Now, if you know what a Selectric is and still have White-Out in your desk you may ask, what is Skype? (And, for those who know what I’m talking about above, you’ll love this video.)
Skype is, simply, better than sliced bread, on par with landing on the moon, a modern miracle. It’s a way to communicate free or for pennies with anyone, anywhere, anytime. All you do is download the program (see this), enter the names or emails of people you want to talk with, click on their name (assuming they’re on Skype already) and voila — you can call them, chat with them, leave messages for them, all for free. For people who have failed to enter the 21st century and only have telephones, there’s an option to call people anywhere in the world for only pennies. For us in Africa to call computer illiterates like my mother (sorry mom!) it’s less than 2 cents a minute.
This is all a long way of explaining how we keep in contact with friends and family back home — we primarily use Skype to talk or chat and Facebook to share photos and news. I really like the chat feature on Skype because I can write a message and it doesn’t disappear when you log off like it does on Facebook. Then, when, say, my oldest son sees it a few hours later he’ll respond. I might not see the message until that evening and then I respond. So, we have these long running chats that can last an hour or a few days. This morning I woke up around 6 am and Kevin skyped me (midnight his time) and we chatted back and forth for about 30 minutes. Last week my good friend from the Happy Goat Lucky Ewe fiber farm and I talked and caught up on all of the good Michigan gossip (notice that shameless plug Bridge?).
Regarding Facebook, I find it’s a great way to share photos and videos and it’s free as well. Most of my friends on Facebook share some information at least weekly about what’s going on in their lives, and then I can follow-up publicly or privately.

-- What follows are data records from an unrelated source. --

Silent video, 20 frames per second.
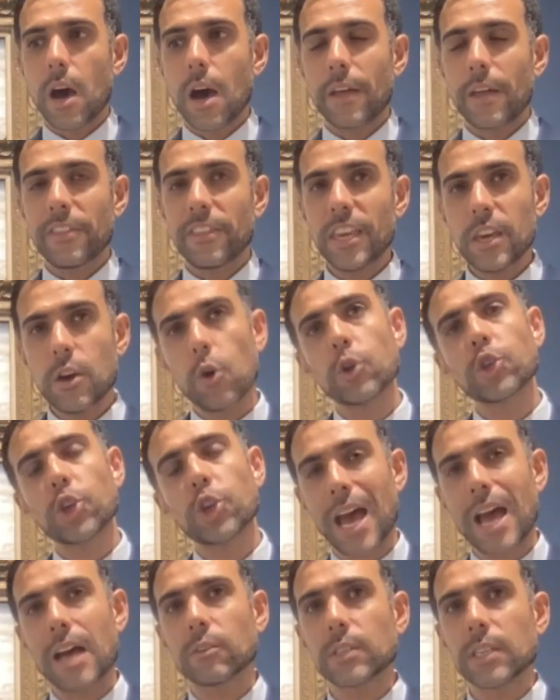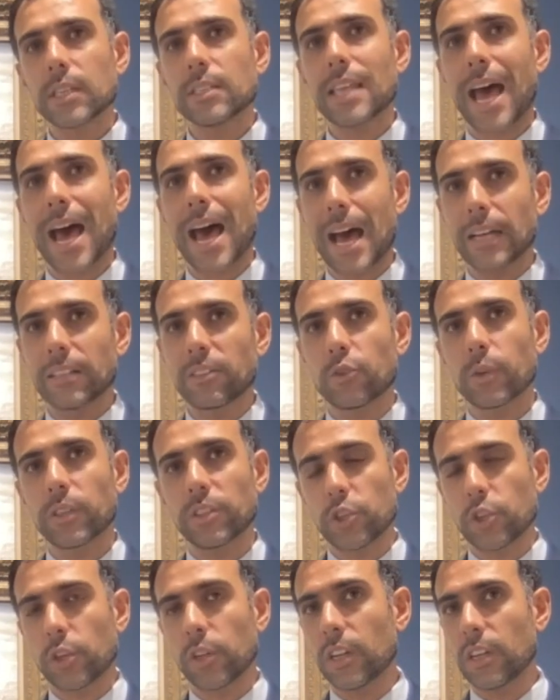the auction houses had
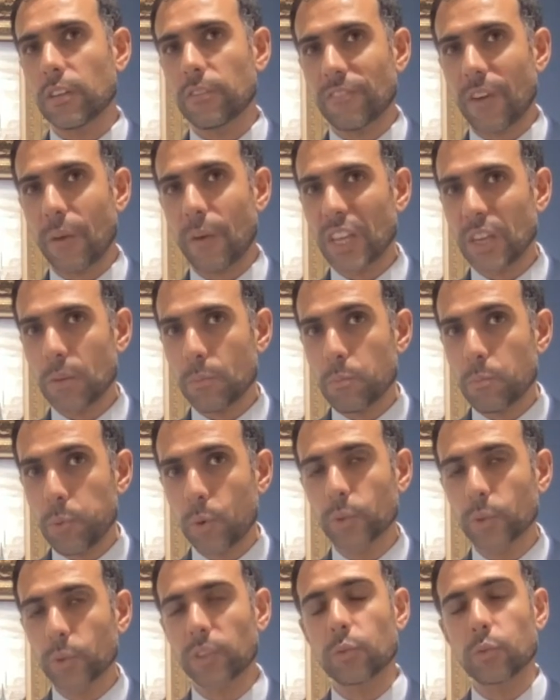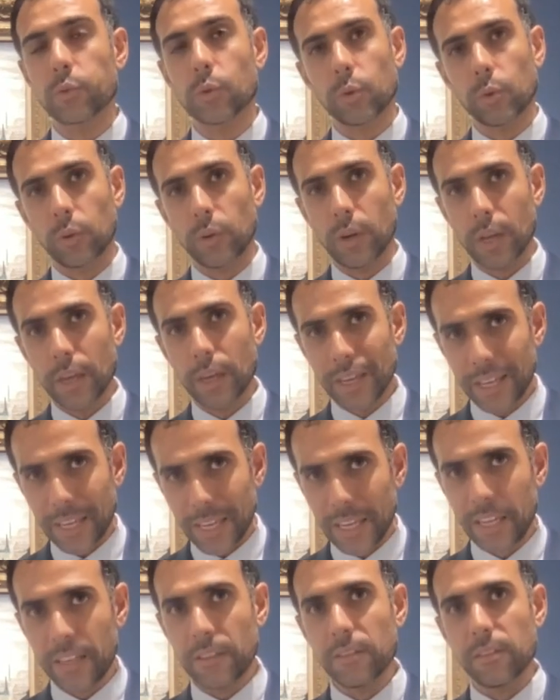traditionally a very important role
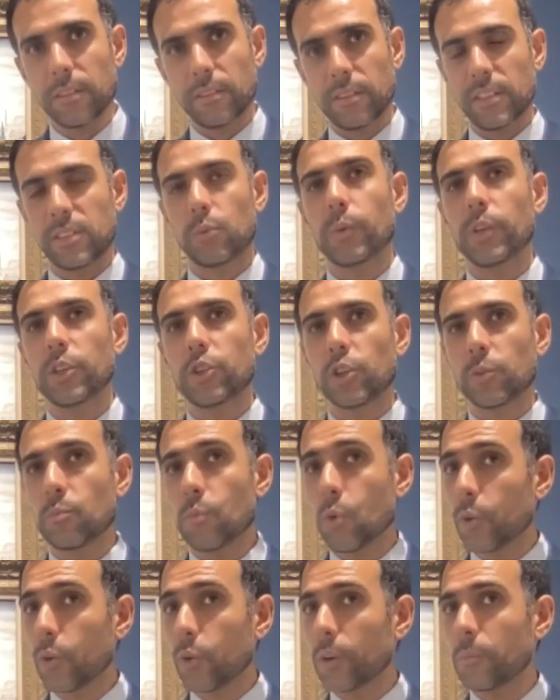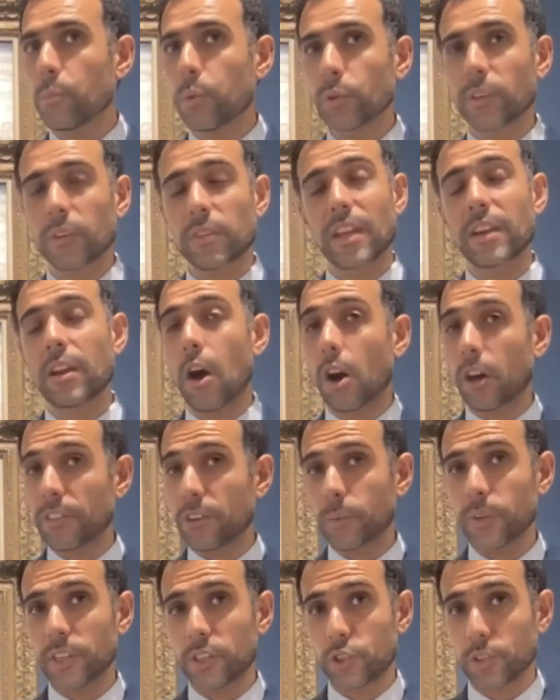in this region, more important than other
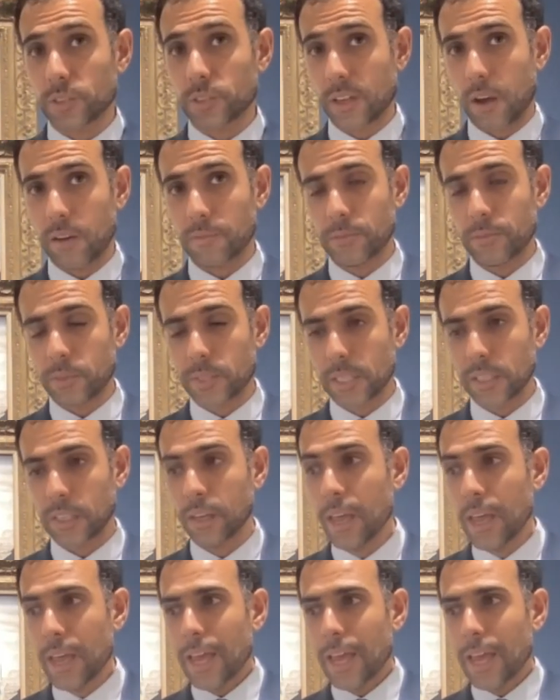regions, obviously.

Even though we miss the face-to-face contact of family dinners, two of our sons live out of state anyways and they’re all at that age where they want to and need to be on their own and get some space as adults. (As soon as they have children though, we’re stalking them and moving close-by.)

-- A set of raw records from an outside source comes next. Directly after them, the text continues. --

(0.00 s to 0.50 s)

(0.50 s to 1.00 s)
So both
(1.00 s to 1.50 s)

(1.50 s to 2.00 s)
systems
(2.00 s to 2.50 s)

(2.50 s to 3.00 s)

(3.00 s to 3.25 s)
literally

So, to answer your question Christy, we use Skype and Facebook to stay in touch and find that they allow us to stay close and connected with friends and family — even more so than plain letters or phone calls because we can have these running chat conversations, and, because we’re constantly uploading and sharing photographs. I feel I’ve been able to maintain and deepen some relationships through these social networking programs and have even made some friends via the blogosphere. Of course, we all need that occasional face-to-face contact so in May we’re going to visit our oldest son who’s currently studying abroad in the West Indies and then we’re going up to Michigan to see friends and spend time with our youngest son. In August, the middle and youngest sons will come visit us; the oldest one plans to come in January. At Christmas we all plan to reunite somewhere warm, preferably with a beach (and hopefully with grandparents, siblings and nieces). Other relatives and friends plan to visit us here either this year or in 2012. One of my dear former students, who’s been a professor for many years now, is coming with her family for Thanksgiving.
All-in-all, it feels like I have a very active 21st-century-type social life!